I always like to write down and share my key takeaways from conferences that I attend:

  • Word of mouth, contagious marketing, even in the digital world, remains strong.
  • Hold up a mirror when deciding on something. Does this fit with who your brand is?
  • Market research, surveying your customer, understanding what they respond to is so valuable.
  • Great brands come from great strategy.
  • Edit to amplify.
  • The peanut butter approach – Spreading everything equally everywhere isn’t always the best approach to marketing
  • You don’t need to chase a shiny new object or new shiny marketing trend.
  • Status quo is the enemy of innovation.
  • Instead of buying expensive commercial time during a TV show, target fans of that show on Facebook. It’s a better use of your budget and it’s more trackable
  • Tell a story to executives rather show them the raw data. Give them an overview of if things are good, bad, or okay.
  • Sometimes you need to switch your strategy and benchmarks from focusing on conversions to brand awareness. You might need to first educate your audience on who you are.
  • Adept Marketing presented case studies that showed how they looked at a client’s existing data, redesigned their landing pages based on that data and saw an increase in conversions.
  • Don’t make your customers ask. Answer their questions beforehand. Add FAQ answers to landing pages. They used data from the website’s Live Chat feature to learn that customers frequently asked about price and bulk discounts so they added that information to the landing page.

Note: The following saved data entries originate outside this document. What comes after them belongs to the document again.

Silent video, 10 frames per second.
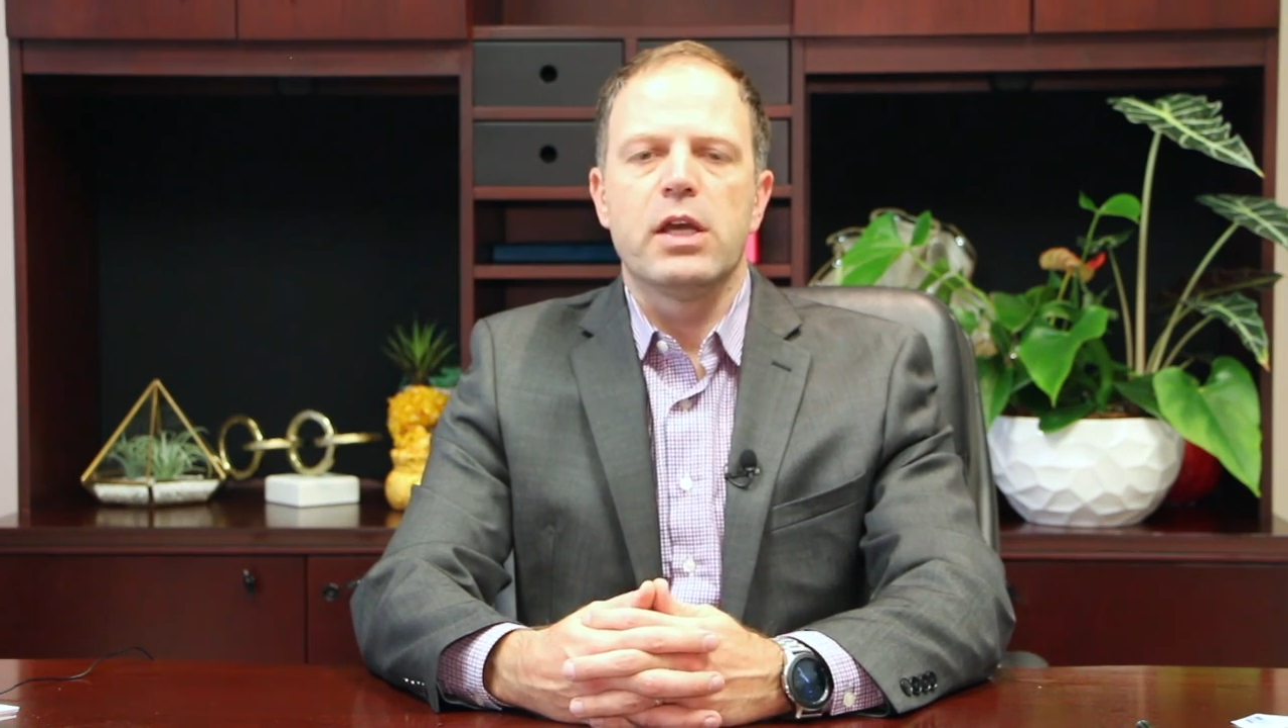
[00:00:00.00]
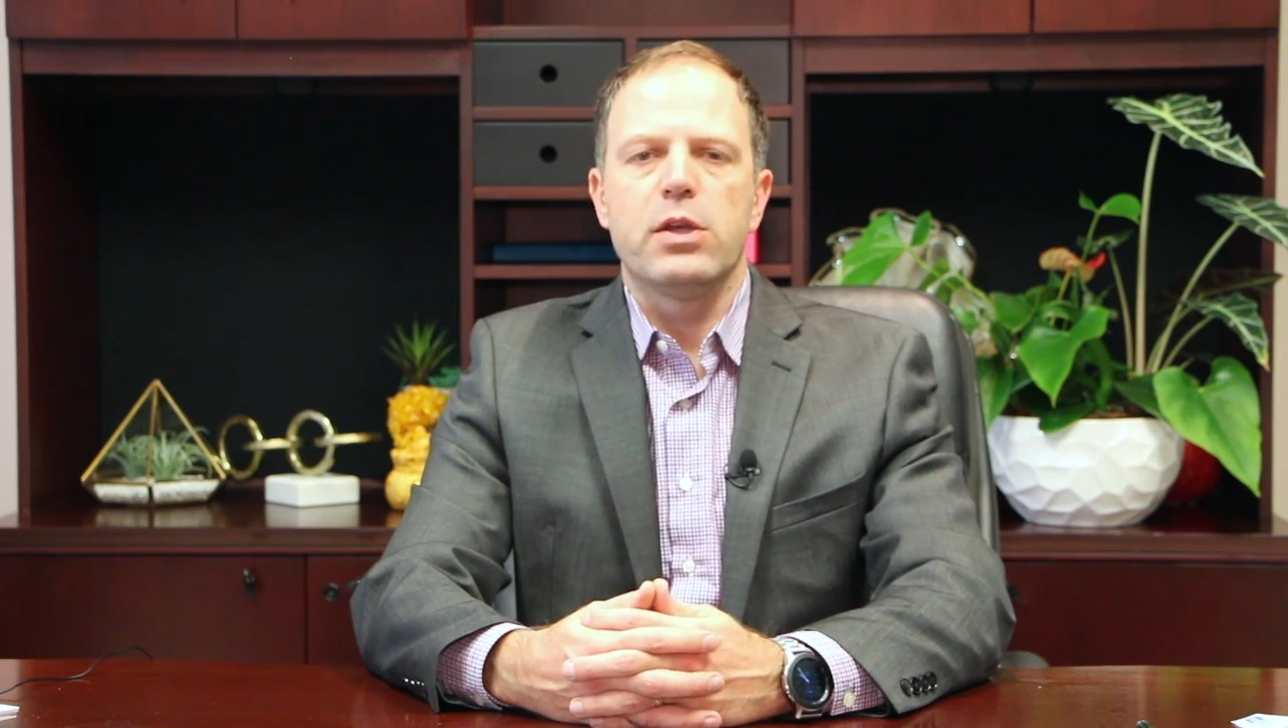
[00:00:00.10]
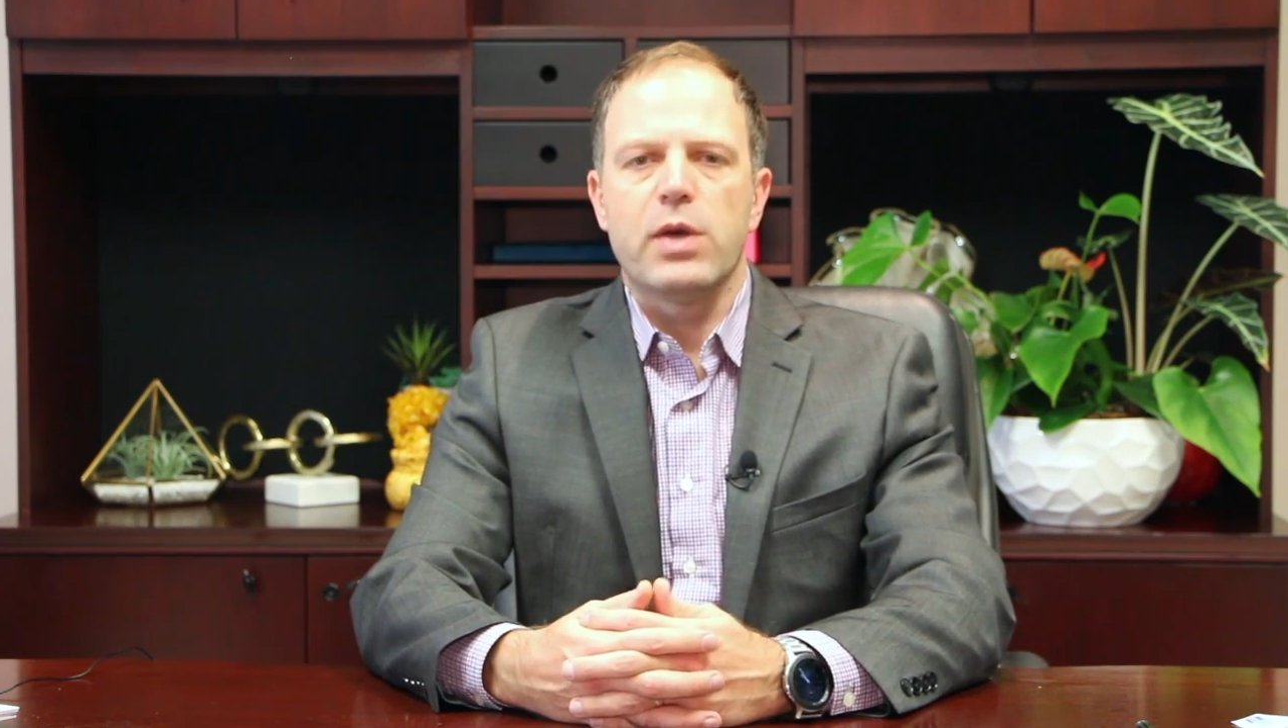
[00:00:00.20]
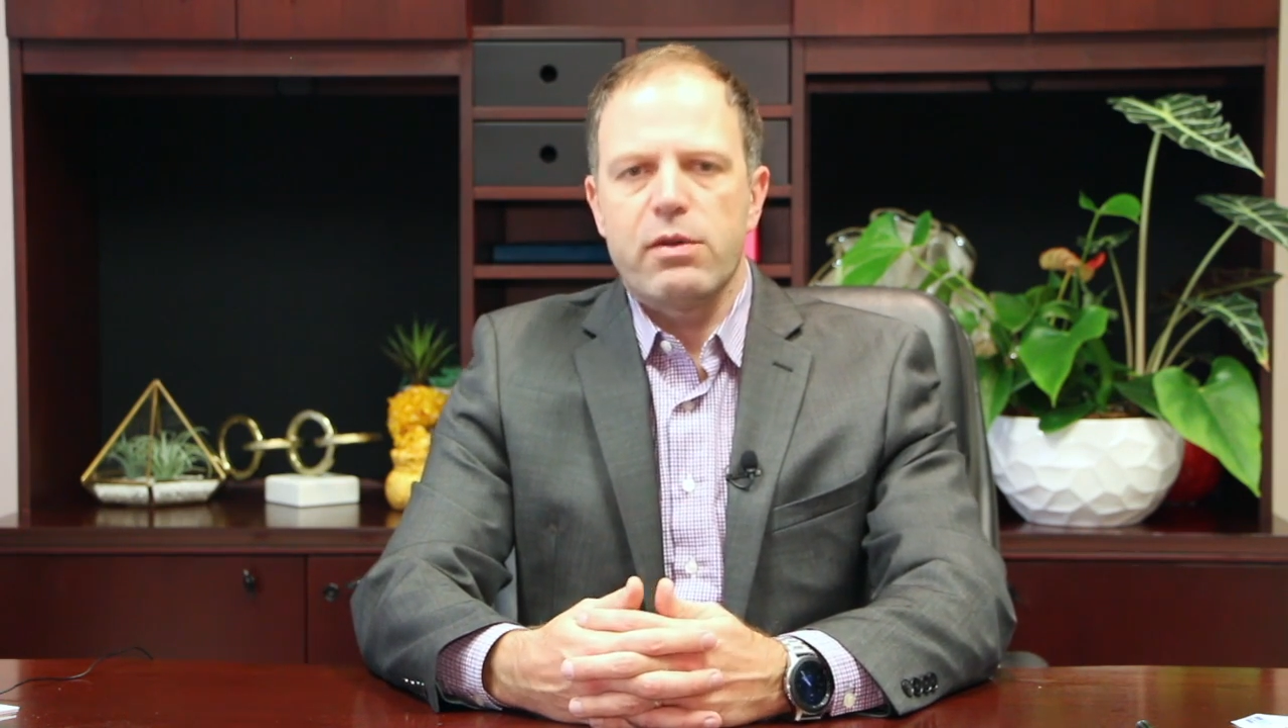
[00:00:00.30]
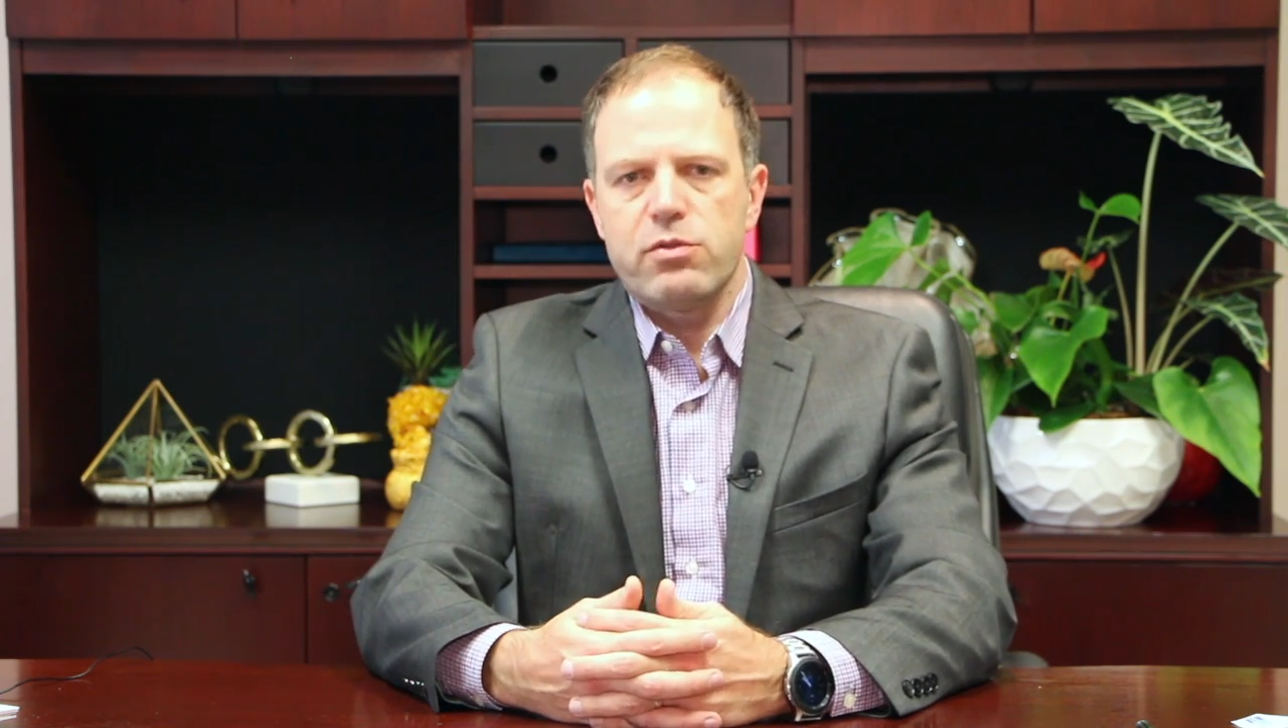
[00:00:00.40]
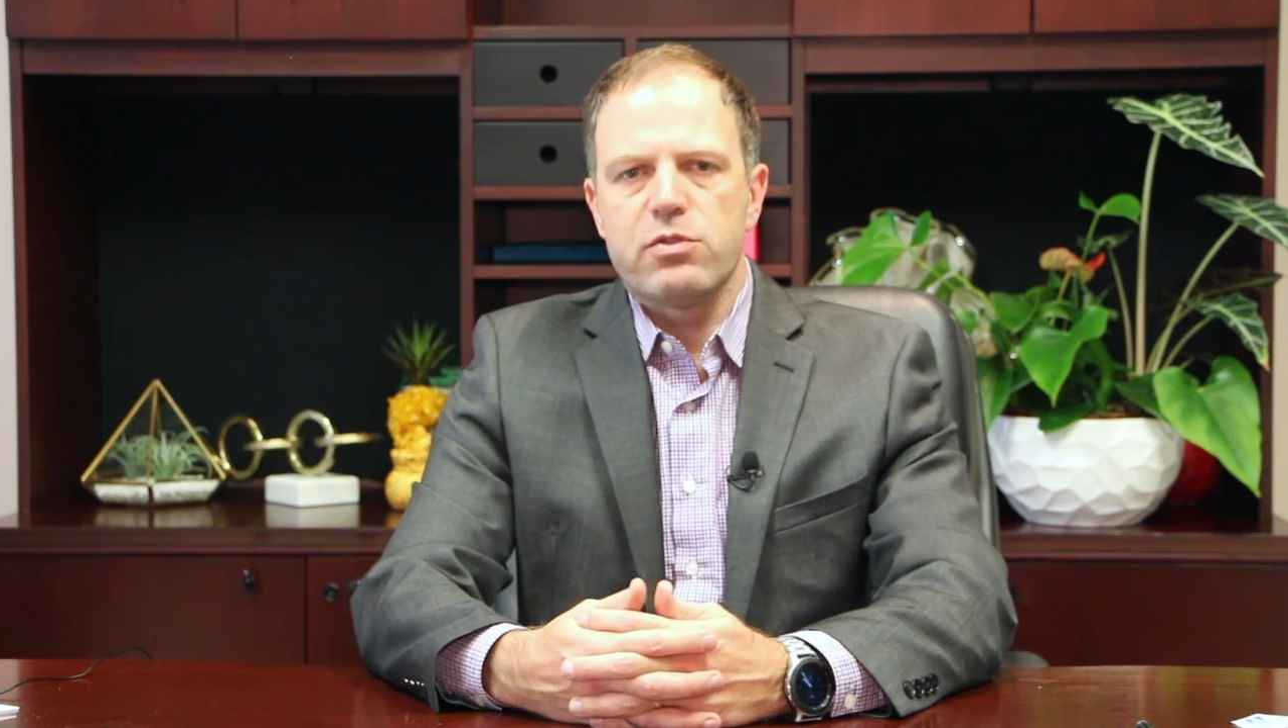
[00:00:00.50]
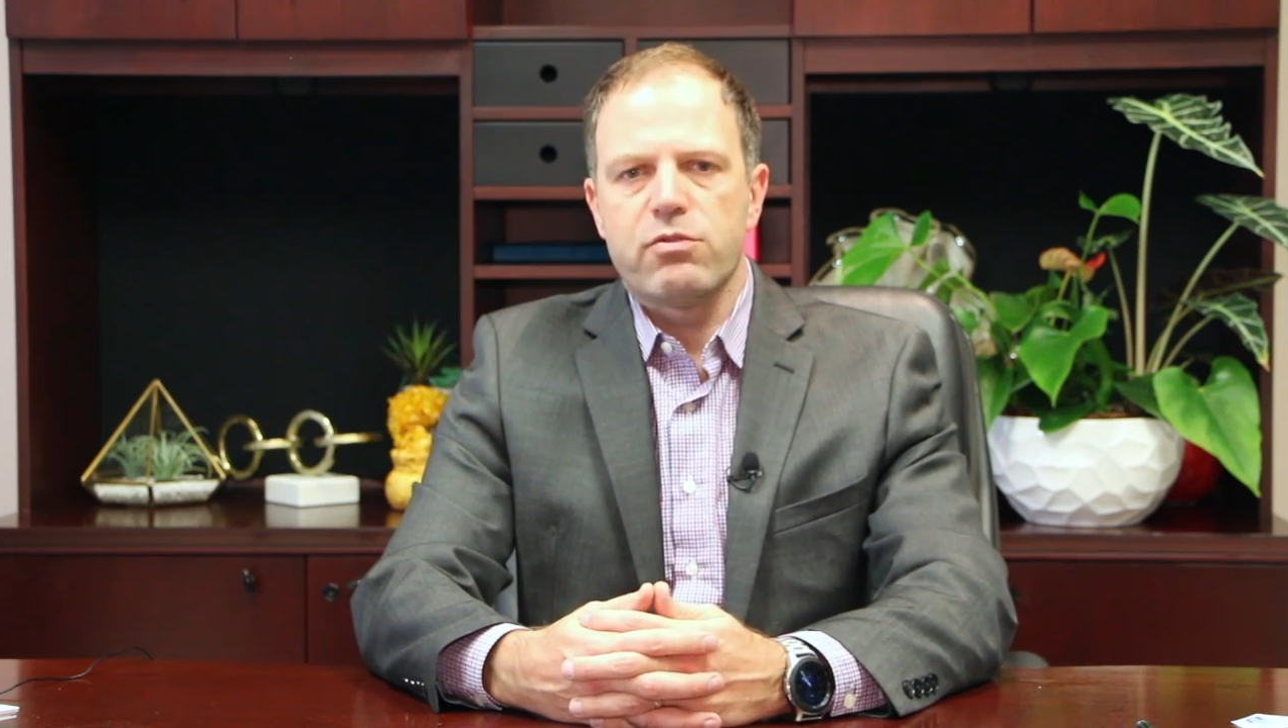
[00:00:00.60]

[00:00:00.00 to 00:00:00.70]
you have to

  • Heat maps can validate your hypothesis with data. For example, if you think most people don’t scroll down to see the bottom of your webpage, you can prove that with data by looking at a heat map from a service like CrazyEgg.
  • You already have data. Look at it. Make a hypothesis. Test it. Redesign the user experience based on what you learned.
  • Don’t talk at your customer. You should be communicating with your customer.
  • Over scripting creates a cold response and inauthenticity
  • Your app will never be perfect. Try to release an MVP (minimally viable product) asap to get user data and feedback to grow from.
  • Great Lakes Brewing encourages and responds to all online conversations. They embrace how passionate consumers are. They created a social playbook for engaging online in their brand voice.